• [Task]:
Once the pictures are set aside, reproduce the entries below exactly.

Collected data
↓↓↓

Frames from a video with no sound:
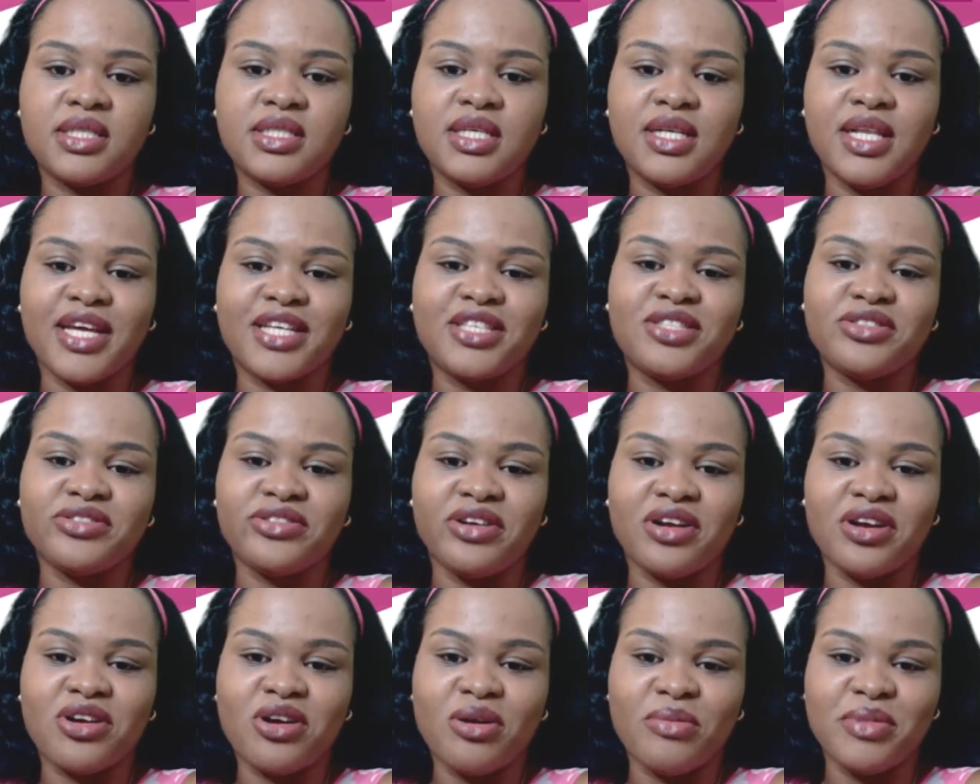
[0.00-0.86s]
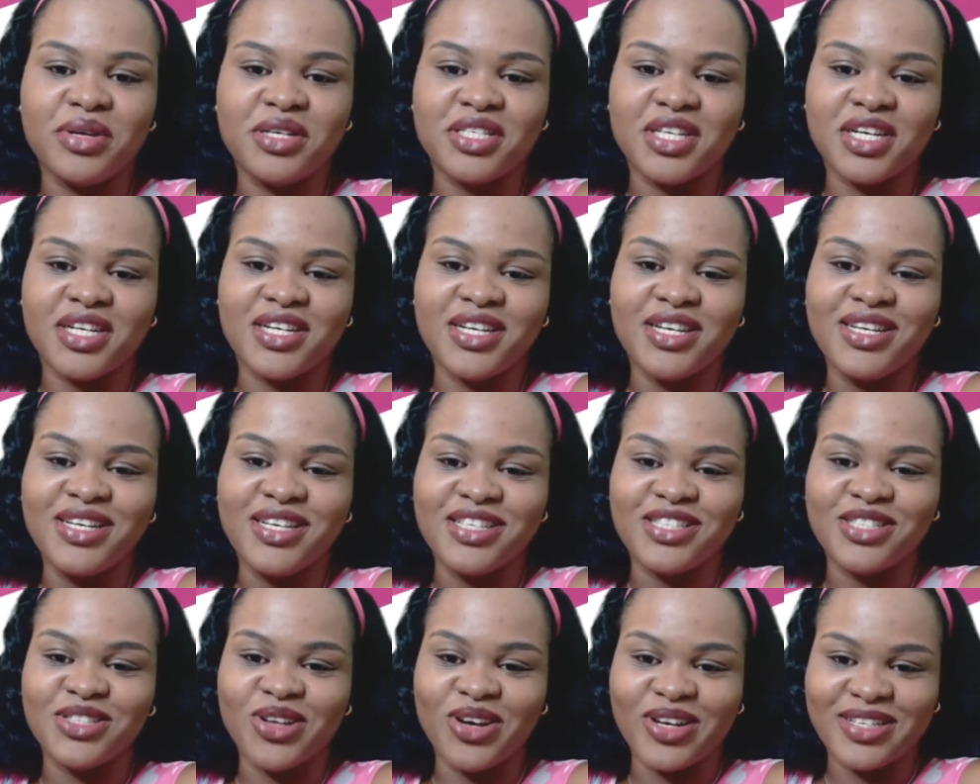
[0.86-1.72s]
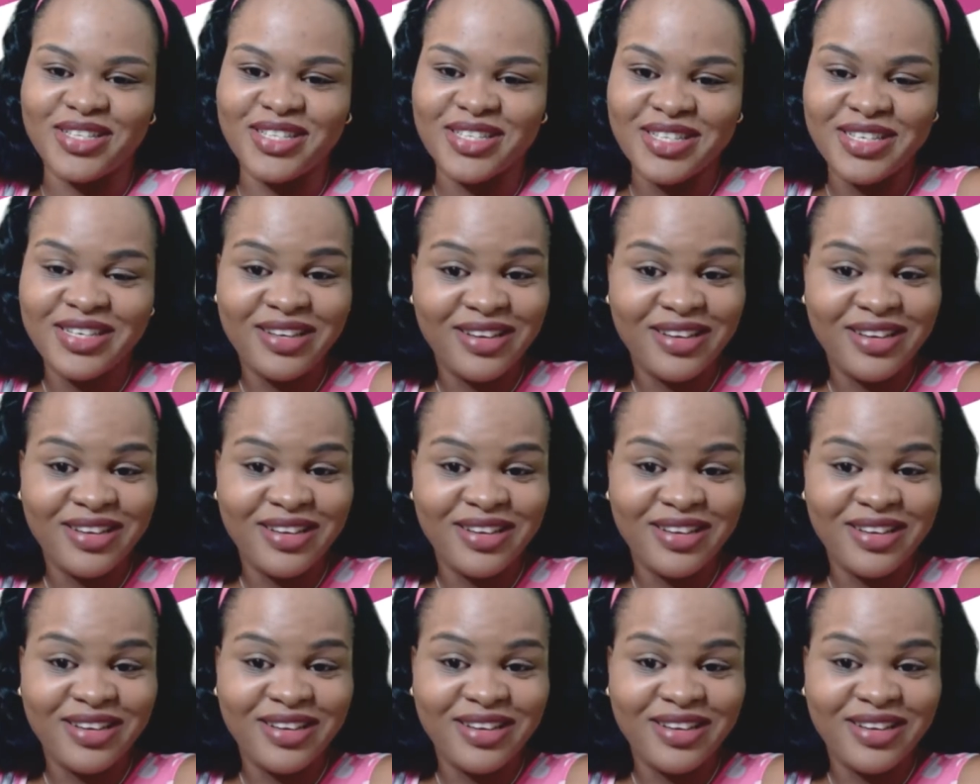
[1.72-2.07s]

Electoral Commission is not.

↑↑↑

• [Exercise result]:
Frames from a video with no sound:
[0.00-0.86s]
[0.86-1.72s]
[1.72-2.07s]

Electoral Commission is not.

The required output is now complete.